DATA SUPPLIED —
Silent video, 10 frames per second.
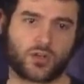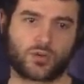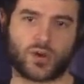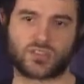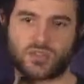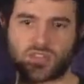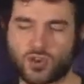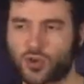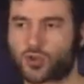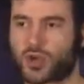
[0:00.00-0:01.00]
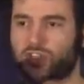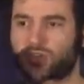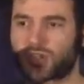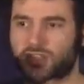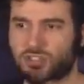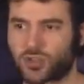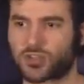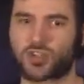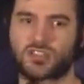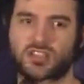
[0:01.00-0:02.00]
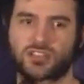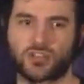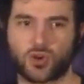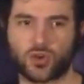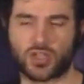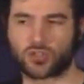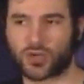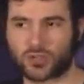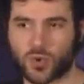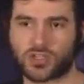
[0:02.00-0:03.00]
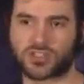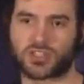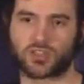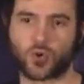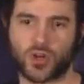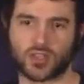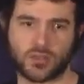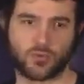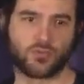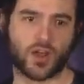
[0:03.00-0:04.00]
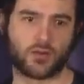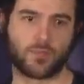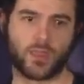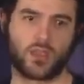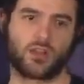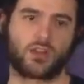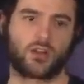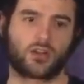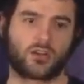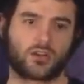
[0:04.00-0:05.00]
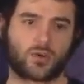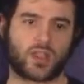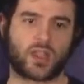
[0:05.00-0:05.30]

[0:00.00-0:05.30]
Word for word: Right? So it's like, oh, correct transaction, correct transaction, oh, incorrect one, just ignore it and move on right?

WHAT IS REQUIRED — In the entries above, find the line containing "[0:04.00-0:05.00]"; transcribe exactly that line and every line after it through the end, and only those, omitting pictures.

SOLVED EXERCISE —
[0:04.00-0:05.00]
[0:05.00-0:05.30]

[0:00.00-0:05.30]
Word for word: Right? So it's like, oh, correct transaction, correct transaction, oh, incorrect one, just ignore it and move on right?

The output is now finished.